• Work to be completed
Lines before the one containing "[00:00:03.60]" are left out; return that line and all lines after it, exactly, through the end of the records below.
====== Entries provided
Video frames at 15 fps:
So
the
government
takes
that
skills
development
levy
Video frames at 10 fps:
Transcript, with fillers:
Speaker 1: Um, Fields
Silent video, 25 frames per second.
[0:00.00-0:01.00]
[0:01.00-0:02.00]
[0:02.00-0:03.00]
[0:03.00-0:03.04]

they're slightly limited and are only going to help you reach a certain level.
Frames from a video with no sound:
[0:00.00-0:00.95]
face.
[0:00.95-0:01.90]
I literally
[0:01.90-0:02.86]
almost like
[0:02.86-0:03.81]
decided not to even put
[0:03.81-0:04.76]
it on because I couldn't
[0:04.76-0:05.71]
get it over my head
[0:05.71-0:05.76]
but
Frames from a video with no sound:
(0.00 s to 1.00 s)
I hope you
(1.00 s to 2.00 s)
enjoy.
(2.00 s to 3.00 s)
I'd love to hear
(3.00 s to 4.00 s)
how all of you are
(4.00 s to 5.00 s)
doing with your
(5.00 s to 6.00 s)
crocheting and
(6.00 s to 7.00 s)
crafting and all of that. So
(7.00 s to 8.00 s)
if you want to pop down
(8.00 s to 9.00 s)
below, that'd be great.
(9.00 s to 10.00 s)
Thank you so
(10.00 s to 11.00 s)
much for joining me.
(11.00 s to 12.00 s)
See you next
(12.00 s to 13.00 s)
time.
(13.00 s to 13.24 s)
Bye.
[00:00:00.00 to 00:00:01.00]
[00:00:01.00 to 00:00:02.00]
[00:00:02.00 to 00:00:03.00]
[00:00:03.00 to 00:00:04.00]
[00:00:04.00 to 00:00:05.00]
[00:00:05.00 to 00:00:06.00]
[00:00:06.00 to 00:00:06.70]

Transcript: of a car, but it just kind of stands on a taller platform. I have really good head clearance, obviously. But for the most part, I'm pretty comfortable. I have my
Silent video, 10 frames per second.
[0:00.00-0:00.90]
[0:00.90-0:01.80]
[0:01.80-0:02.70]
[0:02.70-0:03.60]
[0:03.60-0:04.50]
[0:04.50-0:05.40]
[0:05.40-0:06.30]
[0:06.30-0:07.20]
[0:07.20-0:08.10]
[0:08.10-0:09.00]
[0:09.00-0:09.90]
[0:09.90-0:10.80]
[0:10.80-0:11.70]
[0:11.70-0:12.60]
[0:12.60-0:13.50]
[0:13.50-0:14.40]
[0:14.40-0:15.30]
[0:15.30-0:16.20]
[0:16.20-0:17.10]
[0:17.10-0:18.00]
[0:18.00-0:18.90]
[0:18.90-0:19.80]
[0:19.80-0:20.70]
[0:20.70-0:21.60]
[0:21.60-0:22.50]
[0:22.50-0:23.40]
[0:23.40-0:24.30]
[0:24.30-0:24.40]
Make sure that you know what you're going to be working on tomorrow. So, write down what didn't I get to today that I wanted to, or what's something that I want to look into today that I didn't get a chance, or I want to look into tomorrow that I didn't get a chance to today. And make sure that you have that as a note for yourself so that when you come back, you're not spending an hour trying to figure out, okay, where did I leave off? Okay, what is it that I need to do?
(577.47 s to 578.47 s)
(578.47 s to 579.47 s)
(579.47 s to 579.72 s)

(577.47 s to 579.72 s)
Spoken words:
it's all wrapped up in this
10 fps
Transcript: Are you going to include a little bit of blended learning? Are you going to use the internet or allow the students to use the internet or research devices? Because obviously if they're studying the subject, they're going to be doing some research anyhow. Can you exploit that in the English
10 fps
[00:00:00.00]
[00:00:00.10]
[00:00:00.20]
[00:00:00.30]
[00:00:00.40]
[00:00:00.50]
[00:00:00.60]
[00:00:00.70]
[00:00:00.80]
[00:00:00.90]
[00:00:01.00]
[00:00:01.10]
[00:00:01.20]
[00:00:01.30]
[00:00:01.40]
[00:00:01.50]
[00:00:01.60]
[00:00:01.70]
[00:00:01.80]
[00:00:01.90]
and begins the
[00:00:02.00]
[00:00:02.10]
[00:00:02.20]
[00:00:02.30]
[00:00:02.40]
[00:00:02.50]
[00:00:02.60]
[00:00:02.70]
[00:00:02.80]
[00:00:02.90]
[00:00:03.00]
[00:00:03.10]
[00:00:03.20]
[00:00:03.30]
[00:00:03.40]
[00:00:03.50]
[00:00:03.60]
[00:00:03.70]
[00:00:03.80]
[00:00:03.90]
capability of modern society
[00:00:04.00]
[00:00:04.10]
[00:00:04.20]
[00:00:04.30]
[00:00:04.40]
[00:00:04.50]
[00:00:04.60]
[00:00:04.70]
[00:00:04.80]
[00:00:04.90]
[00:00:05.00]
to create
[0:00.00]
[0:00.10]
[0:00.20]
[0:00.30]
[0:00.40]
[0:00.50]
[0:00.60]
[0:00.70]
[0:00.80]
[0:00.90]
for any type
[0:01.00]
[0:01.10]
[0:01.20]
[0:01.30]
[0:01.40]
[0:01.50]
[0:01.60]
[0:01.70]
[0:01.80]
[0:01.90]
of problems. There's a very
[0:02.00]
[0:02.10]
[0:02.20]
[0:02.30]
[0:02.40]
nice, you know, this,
============
• Answer to this task
[00:00:03.60]
[00:00:03.70]
[00:00:03.80]
[00:00:03.90]
capability of modern society
[00:00:04.00]
[00:00:04.10]
[00:00:04.20]
[00:00:04.30]
[00:00:04.40]
[00:00:04.50]
[00:00:04.60]
[00:00:04.70]
[00:00:04.80]
[00:00:04.90]
[00:00:05.00]
to create
[0:00.00]
[0:00.10]
[0:00.20]
[0:00.30]
[0:00.40]
[0:00.50]
[0:00.60]
[0:00.70]
[0:00.80]
[0:00.90]
for any type
[0:01.00]
[0:01.10]
[0:01.20]
[0:01.30]
[0:01.40]
[0:01.50]
[0:01.60]
[0:01.70]
[0:01.80]
[0:01.90]
of problems. There's a very
[0:02.00]
[0:02.10]
[0:02.20]
[0:02.30]
[0:02.40]
nice, you know, this,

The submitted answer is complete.